Your objective: Make an exact copy of all the records that follow, apart from the pictures.

Records from a collection
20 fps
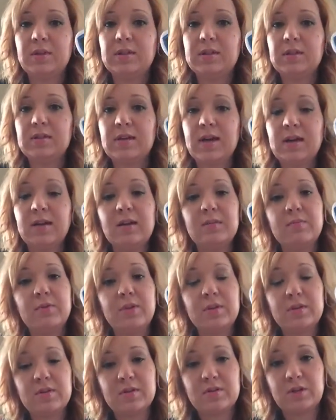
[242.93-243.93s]
It did not come
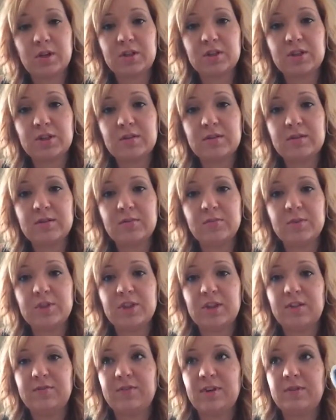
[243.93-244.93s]
with instructions,
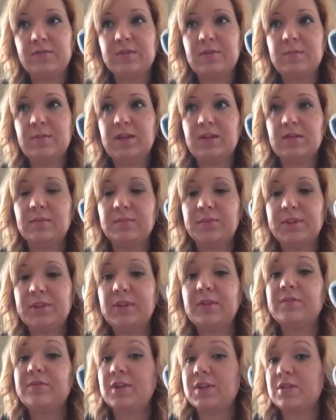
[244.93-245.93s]
which I found to be
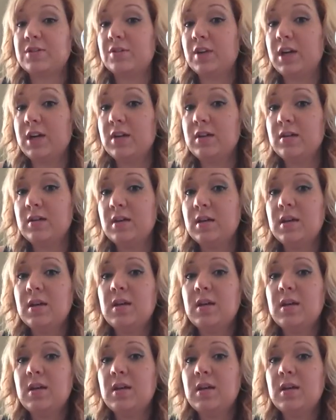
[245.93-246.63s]
completely frustrating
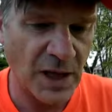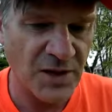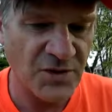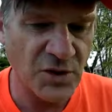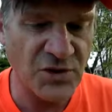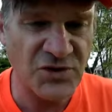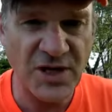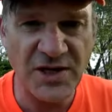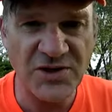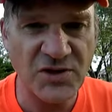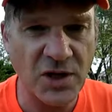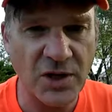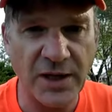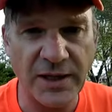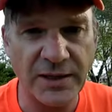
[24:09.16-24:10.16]
So say
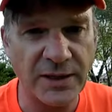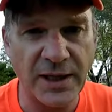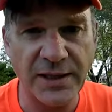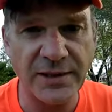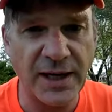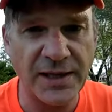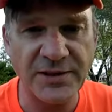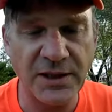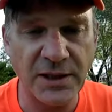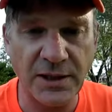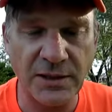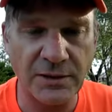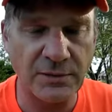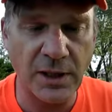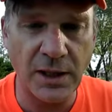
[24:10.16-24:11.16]
starting in late
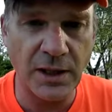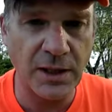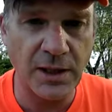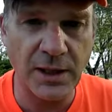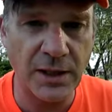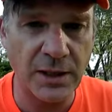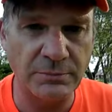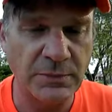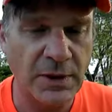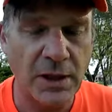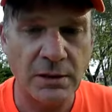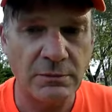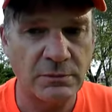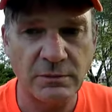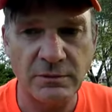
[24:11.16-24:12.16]
19, uh,
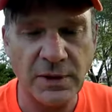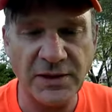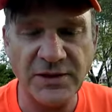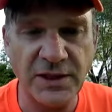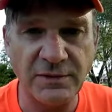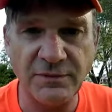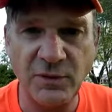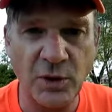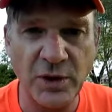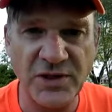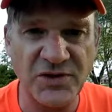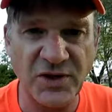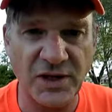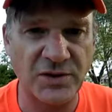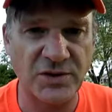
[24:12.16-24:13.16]

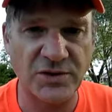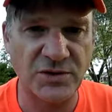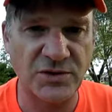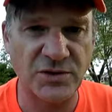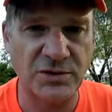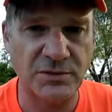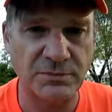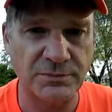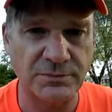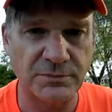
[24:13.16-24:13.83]
1946,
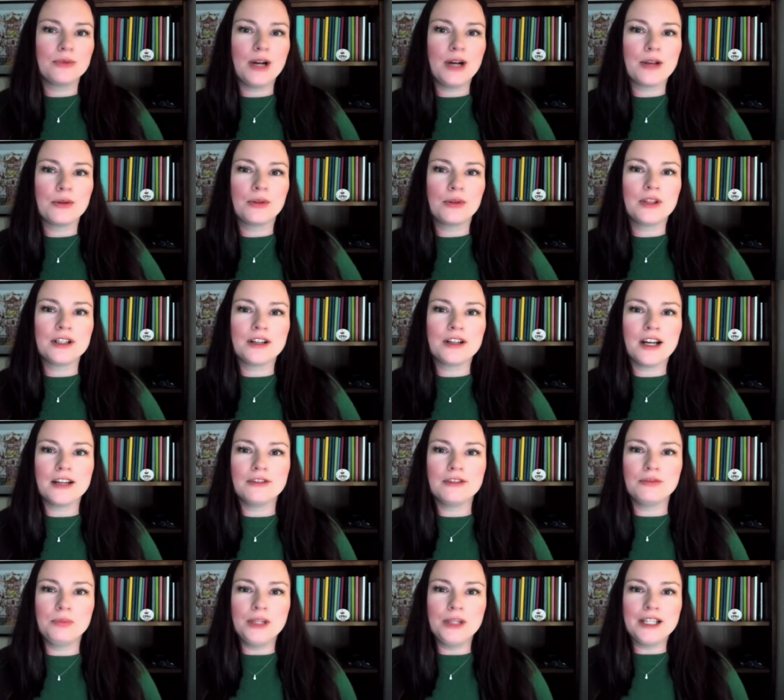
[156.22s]
rather than
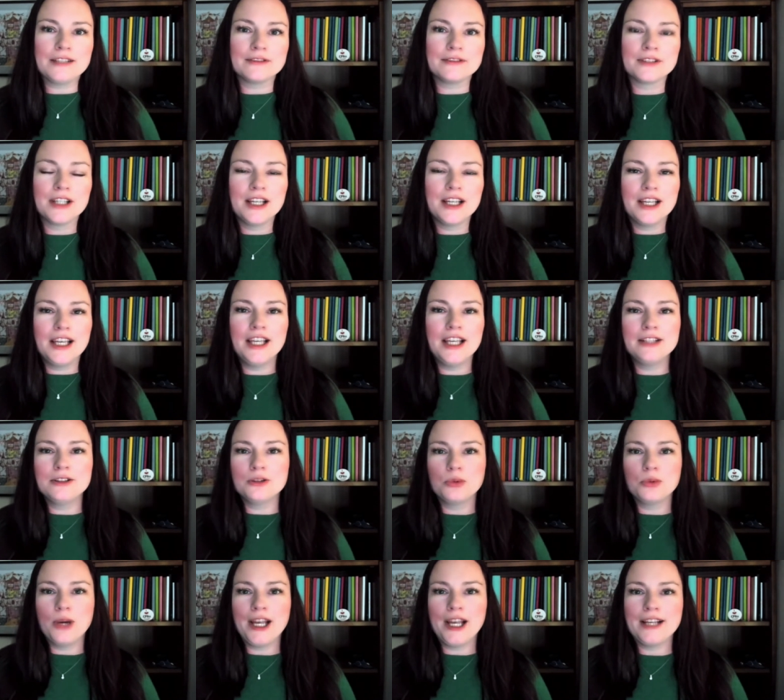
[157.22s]
kind of being
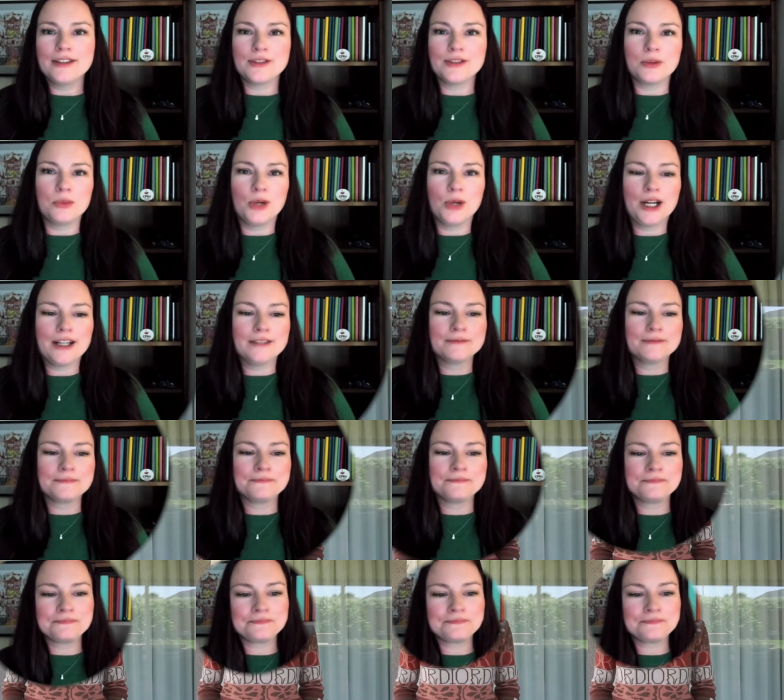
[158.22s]
hidden away somewhere.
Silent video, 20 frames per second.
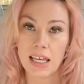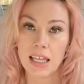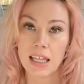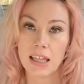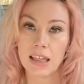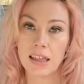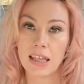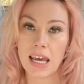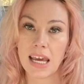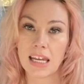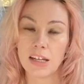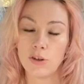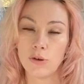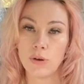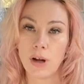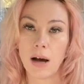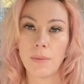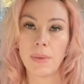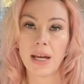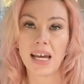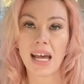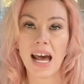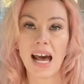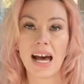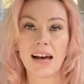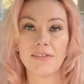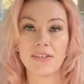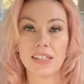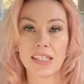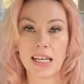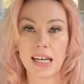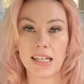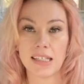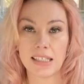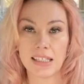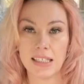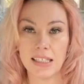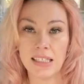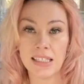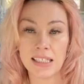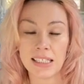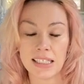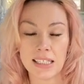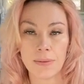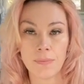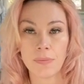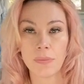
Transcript: They do not make half sizes.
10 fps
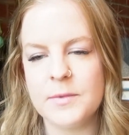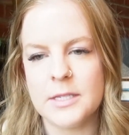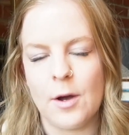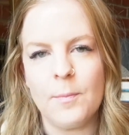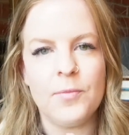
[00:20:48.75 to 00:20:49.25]

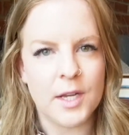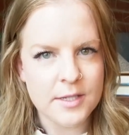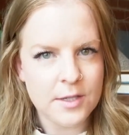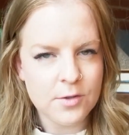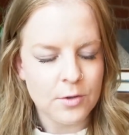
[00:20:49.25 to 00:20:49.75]
So
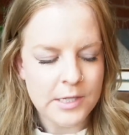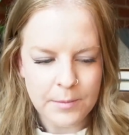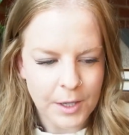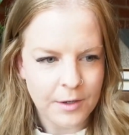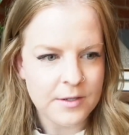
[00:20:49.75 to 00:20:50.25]
that's the
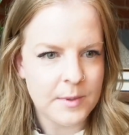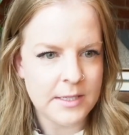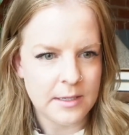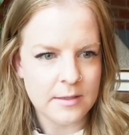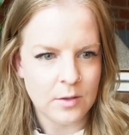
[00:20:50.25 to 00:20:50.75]
Screwtape Letters by
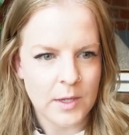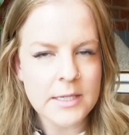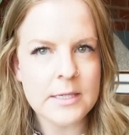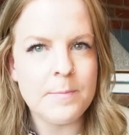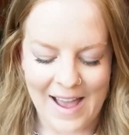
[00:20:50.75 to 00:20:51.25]
C.S.
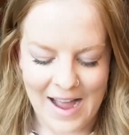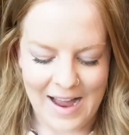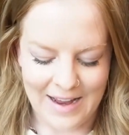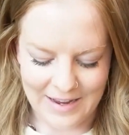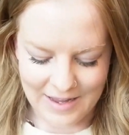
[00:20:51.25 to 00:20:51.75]
Lewis.
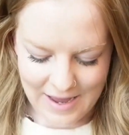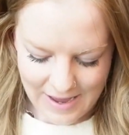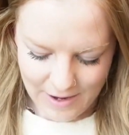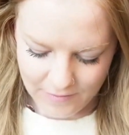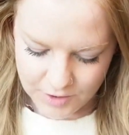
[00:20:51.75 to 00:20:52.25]
I
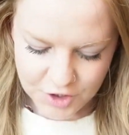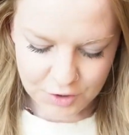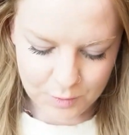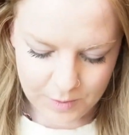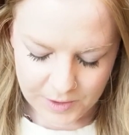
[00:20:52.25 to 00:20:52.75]
have
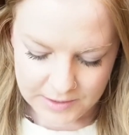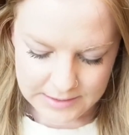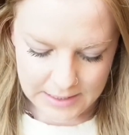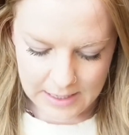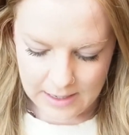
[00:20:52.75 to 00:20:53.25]
2 more books
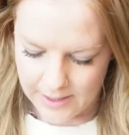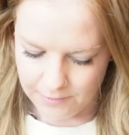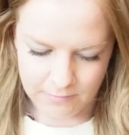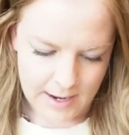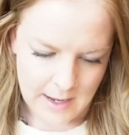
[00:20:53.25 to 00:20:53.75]
that I
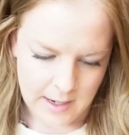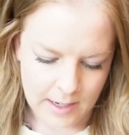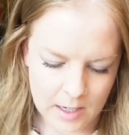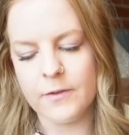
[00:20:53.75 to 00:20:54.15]
read.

Output for this exercise:
20 fps
[242.93-243.93s]
It did not come
[243.93-244.93s]
with instructions,
[244.93-245.93s]
which I found to be
[245.93-246.63s]
completely frustrating
[24:09.16-24:10.16]
So say
[24:10.16-24:11.16]
starting in late
[24:11.16-24:12.16]
19, uh,
[24:12.16-24:13.16]

[24:13.16-24:13.83]
1946,
[156.22s]
rather than
[157.22s]
kind of being
[158.22s]
hidden away somewhere.
Silent video, 20 frames per second.
Transcript: They do not make half sizes.
10 fps
[00:20:48.75 to 00:20:49.25]

[00:20:49.25 to 00:20:49.75]
So
[00:20:49.75 to 00:20:50.25]
that's the
[00:20:50.25 to 00:20:50.75]
Screwtape Letters by
[00:20:50.75 to 00:20:51.25]
C.S.
[00:20:51.25 to 00:20:51.75]
Lewis.
[00:20:51.75 to 00:20:52.25]
I
[00:20:52.25 to 00:20:52.75]
have
[00:20:52.75 to 00:20:53.25]
2 more books
[00:20:53.25 to 00:20:53.75]
that I
[00:20:53.75 to 00:20:54.15]
read.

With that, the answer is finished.